The fourth annual Five College Student PoetryFest will be held on Wednesday evening, March 1, 2006 at the Eric Carle Museum of Picture Book Art. The fest was conceived and planned by a faculty committee in 2003 as a vehicle for celebrating the art of poetry by giving recognition to student poets. Each year, two students from each campus are chosen by a selection process determined by their own school. Those invited to read their works receive a gift certificate, courtesy of a local bookshop. Their poems are then assembled as a collection and presented to them.
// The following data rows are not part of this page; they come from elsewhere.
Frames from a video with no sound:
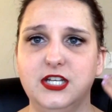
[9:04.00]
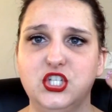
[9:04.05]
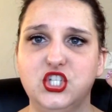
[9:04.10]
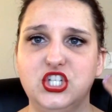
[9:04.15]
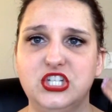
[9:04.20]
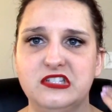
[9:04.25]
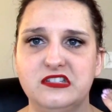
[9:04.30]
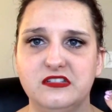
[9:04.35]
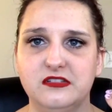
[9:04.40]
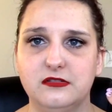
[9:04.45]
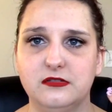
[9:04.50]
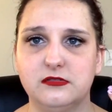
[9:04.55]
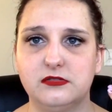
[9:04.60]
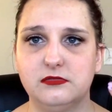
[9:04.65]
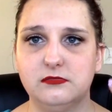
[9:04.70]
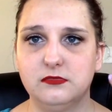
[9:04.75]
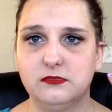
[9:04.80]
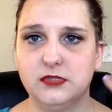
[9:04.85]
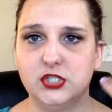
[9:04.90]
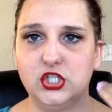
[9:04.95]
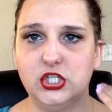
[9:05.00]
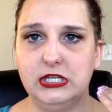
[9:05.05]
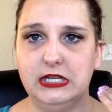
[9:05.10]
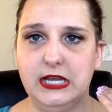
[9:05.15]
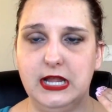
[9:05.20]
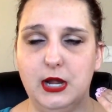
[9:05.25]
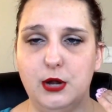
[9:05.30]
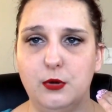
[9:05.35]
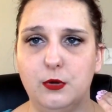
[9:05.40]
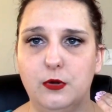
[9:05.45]
chisel shit
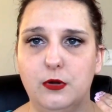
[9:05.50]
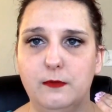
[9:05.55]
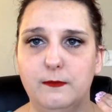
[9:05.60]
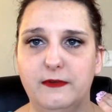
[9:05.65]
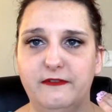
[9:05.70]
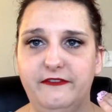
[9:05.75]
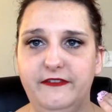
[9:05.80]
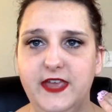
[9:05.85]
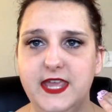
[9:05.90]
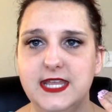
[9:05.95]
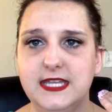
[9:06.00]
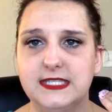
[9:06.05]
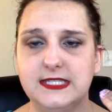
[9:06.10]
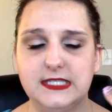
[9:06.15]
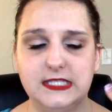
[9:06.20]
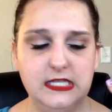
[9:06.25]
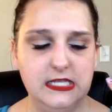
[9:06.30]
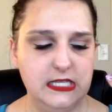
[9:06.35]
out on my face.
The fest is supported by funding from Five Colleges and from the hosting institution, this year Mount Holyoke.

This year's fest is being offered in memory of Joseph Brodsky (1940-1996), Nobel Laureate and Andrew W. Mellon Professor of Literature at Mount Holyoke College and at the Five Colleges. His poem, "Six Years Later," which was translated by Richard Wilbur, will be read.

Local bookstores that furnished gift certificates to student poets this year are: Broadside Books, Odyssey Book Shop, Food for Thought Books, Jeffery Amherst Bookshop.
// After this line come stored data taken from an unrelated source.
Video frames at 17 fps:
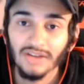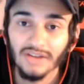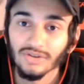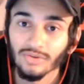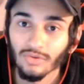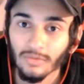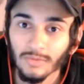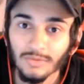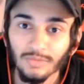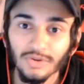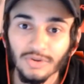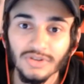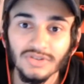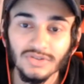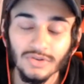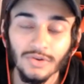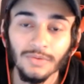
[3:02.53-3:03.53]
to normal pretty
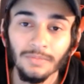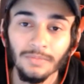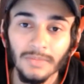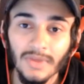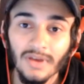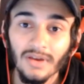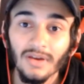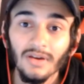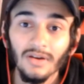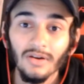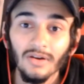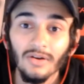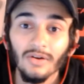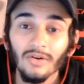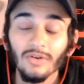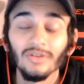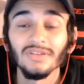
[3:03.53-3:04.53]
soon,
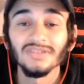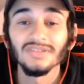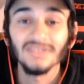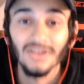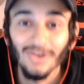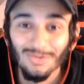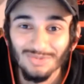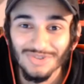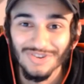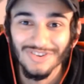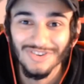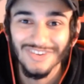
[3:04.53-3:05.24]
or at least I hope so.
Those serving on the faculty planning committee for this year's fest are: Daniel Hall, Amherst College; Deb Gorlin, Hampshire College; Mary Jo Salter, Mount Holyoke College; Ellen Watson, Smith College; Lisa Olstein and Alex Phillips, UMass Amherst.

The student poets to read from their works this year are:

Amherst: Sarang Gopalakrishnan and Kit Wallach
Hampshire: Molly Herrick and Theresa Jackson
Mount Holyoke: Sarah Giragosian and Laura Hilberg
Smith: Liz Afton and Julia Williams
UMass Amherst: Hannah Allaben and Cozi Orlen

Click each name above to read one of their poems.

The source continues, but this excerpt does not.